What to do ▸ Exact reproduction of all the entries is required, without any of their pictures.

::: Exercise input :::

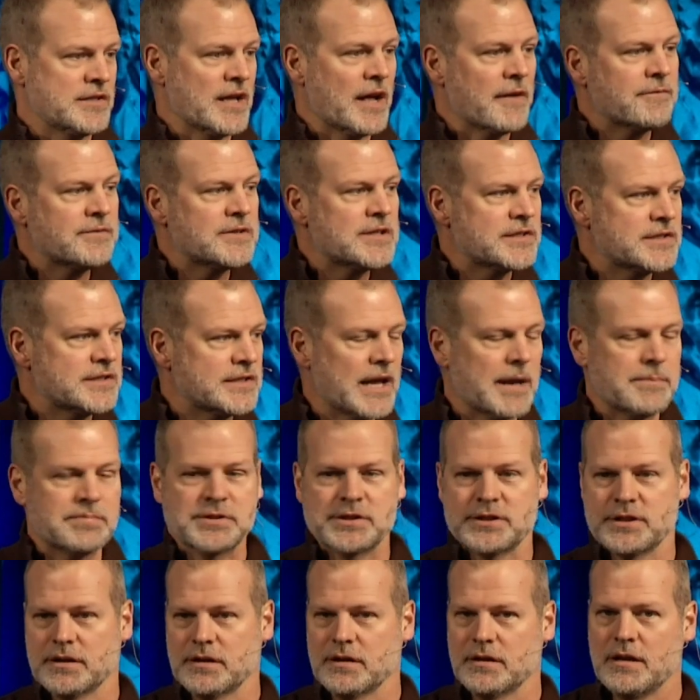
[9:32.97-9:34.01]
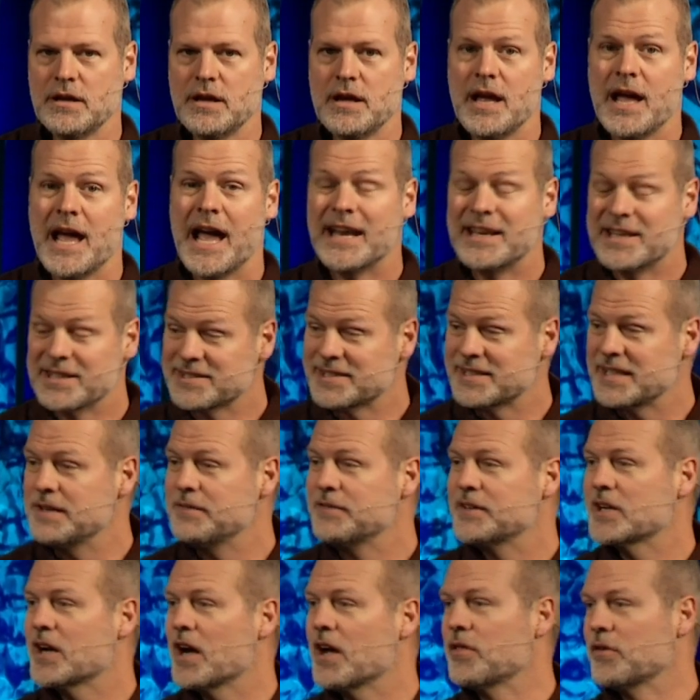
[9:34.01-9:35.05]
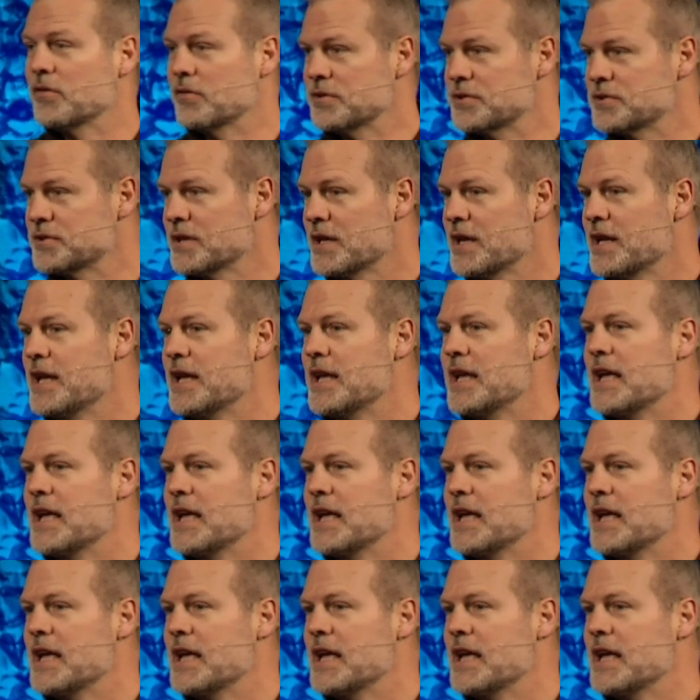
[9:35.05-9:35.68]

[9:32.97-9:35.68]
self-deception, and deceiving others.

:::

Solution for this task ▸
[9:32.97-9:34.01]
[9:34.01-9:35.05]
[9:35.05-9:35.68]

[9:32.97-9:35.68]
self-deception, and deceiving others.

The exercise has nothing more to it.